There is much potential here. Unfortunately, a cannonball at the top of the Eiffel Tower also has much potential. Only time will tell how this is going to work out. But for the moment, it seems, SlashDot Beta is not ready for prime time. Heck, at this stage I'd barely call it a beta.

Comment Re:I think (Score 1) 188

Block images from stock image servers? They're annoying on all news sources/blogs, not just slashdot beta.

If the stock images have a common server (or url start) then you could. Or you could use an ad blocker for this.

Replace each stock image with the top result from a google image search for "stick figure" and the ALT text? Might as well have fun with it.

No, I'm afraid not. But if you wanted to do such a thing, you could configure yourself a squid proxy to do that kind of thing.

Replace "on hover" and "on mouseover" with "on click"? Just because I ran my pointer over a menu bar as opposed to navigating around it does not mean my desire was to spend the next 10 seconds trying to get the resulting popup menu to go away.

No, those are Javascript events, and CSS can't touch them. However, if this (and the second request above) is the kind of thing you want to do, you can use GreaseMonkey to inject your own custom Javascript, which could do all those funky things you want.

Comment Re:Does it fix the comment threshold? (Score 1) 188

Does it make the site remember your saved comment threshold preference and only send you the comments above the threshold you have in your profile?

Does it avoid having to use the slider on every page to specify the slider?

This is my main beef with beta, the rest I can work around or live with.

Doing some supplemental testing, I'm not sure what your beef is. On my machine (Running current FireFox Nightly), When you set your preferred threshold (using the dropdown above the comments), the value you specify gets set in a cookie, which then gets re-loaded on each subsequent page view.
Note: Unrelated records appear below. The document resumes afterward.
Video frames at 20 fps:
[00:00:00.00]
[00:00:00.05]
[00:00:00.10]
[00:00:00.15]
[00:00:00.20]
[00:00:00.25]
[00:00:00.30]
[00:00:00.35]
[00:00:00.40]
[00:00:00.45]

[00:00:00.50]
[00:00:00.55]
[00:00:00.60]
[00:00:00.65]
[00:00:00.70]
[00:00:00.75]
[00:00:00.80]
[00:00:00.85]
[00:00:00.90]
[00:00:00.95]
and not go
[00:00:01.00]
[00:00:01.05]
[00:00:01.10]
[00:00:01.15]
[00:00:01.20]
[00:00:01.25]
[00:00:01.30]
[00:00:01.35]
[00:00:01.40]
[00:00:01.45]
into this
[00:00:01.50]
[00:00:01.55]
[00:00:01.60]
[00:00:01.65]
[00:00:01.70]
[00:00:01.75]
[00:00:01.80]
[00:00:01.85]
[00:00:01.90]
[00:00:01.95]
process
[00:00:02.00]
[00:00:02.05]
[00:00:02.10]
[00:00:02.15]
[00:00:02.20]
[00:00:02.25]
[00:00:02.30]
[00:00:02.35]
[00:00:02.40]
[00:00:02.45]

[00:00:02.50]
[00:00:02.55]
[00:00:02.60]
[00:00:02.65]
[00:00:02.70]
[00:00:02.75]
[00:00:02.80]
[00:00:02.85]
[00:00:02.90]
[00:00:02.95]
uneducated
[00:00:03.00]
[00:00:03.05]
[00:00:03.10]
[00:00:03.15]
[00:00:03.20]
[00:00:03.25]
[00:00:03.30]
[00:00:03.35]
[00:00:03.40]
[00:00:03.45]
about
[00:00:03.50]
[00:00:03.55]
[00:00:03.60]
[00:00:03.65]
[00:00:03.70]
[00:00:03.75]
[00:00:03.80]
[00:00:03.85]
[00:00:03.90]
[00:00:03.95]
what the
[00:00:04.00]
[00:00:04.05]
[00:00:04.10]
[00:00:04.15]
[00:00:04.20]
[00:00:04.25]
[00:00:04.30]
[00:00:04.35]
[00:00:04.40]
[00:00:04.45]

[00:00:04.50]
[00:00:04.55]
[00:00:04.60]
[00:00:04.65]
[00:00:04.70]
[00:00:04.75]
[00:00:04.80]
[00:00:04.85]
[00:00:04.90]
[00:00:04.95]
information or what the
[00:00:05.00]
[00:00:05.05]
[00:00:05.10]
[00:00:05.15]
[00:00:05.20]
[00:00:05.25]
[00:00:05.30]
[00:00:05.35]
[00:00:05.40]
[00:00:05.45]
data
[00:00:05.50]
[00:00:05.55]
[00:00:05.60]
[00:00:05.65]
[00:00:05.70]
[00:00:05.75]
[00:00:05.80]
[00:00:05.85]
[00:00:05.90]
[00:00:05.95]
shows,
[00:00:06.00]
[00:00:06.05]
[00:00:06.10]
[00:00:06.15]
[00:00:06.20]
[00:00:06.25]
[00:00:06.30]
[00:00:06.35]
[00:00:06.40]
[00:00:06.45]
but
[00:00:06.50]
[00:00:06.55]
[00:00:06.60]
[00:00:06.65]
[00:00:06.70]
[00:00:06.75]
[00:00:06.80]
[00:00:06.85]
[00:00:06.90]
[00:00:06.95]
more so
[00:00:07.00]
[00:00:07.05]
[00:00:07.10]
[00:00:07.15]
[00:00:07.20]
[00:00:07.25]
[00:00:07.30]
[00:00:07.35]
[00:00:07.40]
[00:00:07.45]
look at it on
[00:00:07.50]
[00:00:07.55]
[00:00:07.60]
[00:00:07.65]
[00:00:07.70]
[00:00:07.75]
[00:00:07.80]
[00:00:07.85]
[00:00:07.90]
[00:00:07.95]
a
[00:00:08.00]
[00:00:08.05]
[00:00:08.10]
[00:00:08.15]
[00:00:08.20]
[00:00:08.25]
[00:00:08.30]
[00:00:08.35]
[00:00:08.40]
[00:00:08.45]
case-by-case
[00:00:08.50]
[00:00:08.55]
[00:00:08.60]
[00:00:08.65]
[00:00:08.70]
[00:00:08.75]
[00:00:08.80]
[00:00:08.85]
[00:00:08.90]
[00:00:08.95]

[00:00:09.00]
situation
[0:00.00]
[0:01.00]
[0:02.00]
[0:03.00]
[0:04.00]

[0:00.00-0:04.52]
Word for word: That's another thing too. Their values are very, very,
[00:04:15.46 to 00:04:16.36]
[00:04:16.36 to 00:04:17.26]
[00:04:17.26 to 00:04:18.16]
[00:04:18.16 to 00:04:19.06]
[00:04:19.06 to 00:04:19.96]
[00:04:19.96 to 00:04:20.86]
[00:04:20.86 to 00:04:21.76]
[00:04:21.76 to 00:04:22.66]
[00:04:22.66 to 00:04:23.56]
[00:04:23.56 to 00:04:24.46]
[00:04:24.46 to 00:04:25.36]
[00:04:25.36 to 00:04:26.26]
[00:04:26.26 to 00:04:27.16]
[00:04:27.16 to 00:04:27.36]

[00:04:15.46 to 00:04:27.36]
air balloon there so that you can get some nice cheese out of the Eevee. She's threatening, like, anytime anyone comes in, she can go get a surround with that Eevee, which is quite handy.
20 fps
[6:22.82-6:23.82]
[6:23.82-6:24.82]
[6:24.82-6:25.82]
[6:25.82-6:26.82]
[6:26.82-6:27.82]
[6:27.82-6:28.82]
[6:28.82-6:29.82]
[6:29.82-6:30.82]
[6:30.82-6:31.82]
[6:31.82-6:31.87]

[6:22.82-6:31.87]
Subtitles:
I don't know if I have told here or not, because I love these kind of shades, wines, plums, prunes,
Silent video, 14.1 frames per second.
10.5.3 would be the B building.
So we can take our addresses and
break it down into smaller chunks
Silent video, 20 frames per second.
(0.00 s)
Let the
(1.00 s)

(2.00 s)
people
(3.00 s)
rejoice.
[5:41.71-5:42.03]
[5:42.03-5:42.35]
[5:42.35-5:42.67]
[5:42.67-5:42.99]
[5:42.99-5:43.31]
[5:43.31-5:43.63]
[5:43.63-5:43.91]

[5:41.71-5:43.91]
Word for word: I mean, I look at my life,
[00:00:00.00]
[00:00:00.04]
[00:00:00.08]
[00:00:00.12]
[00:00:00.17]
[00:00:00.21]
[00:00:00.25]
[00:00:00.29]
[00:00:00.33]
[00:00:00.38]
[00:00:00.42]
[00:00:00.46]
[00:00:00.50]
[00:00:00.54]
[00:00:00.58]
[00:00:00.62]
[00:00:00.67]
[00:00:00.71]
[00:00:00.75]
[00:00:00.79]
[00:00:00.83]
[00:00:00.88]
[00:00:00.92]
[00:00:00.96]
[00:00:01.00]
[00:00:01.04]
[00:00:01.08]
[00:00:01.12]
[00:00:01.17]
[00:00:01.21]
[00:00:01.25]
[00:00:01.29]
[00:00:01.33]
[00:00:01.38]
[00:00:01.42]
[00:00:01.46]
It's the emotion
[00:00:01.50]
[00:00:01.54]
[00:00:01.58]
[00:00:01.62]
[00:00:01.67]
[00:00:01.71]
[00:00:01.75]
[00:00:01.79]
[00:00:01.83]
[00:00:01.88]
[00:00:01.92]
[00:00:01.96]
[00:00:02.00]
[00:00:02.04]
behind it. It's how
So I'm not sure where these issues are coming from. The code is there (and working) to do it.

Comment Re:Does it fix the comment threshold? (Score 1) 188

Does it make the site remember your saved comment threshold preference and only send you the comments above the threshold you have in your profile?

No, because it's just CSS. However, I'm thinking this could be solved with a little greasemonkey tweaking.

Does it avoid having to use the slider on every page to specify the slider?

Again, no. It's just CSS.

Does it avoid the need to have Javascript enabled for the domain?

I believe it will work without Javascript enabled. Of course, you won't HAVE any comments then, as they're loaded with Javascript. But these days, a vast majority of the web requires Javascript to function.

Does it use your computer resources to hide thresholds you are not interested in?

Again, no. But I'm spotting a theme here...

This is my main beef with beta, the rest I can work around or live with.

So, your problem seems to be that the new site isn't using your saved preference for what comments to display. This is something that is (at the moment) beyond the capabilities of my little stylesheet tweaks.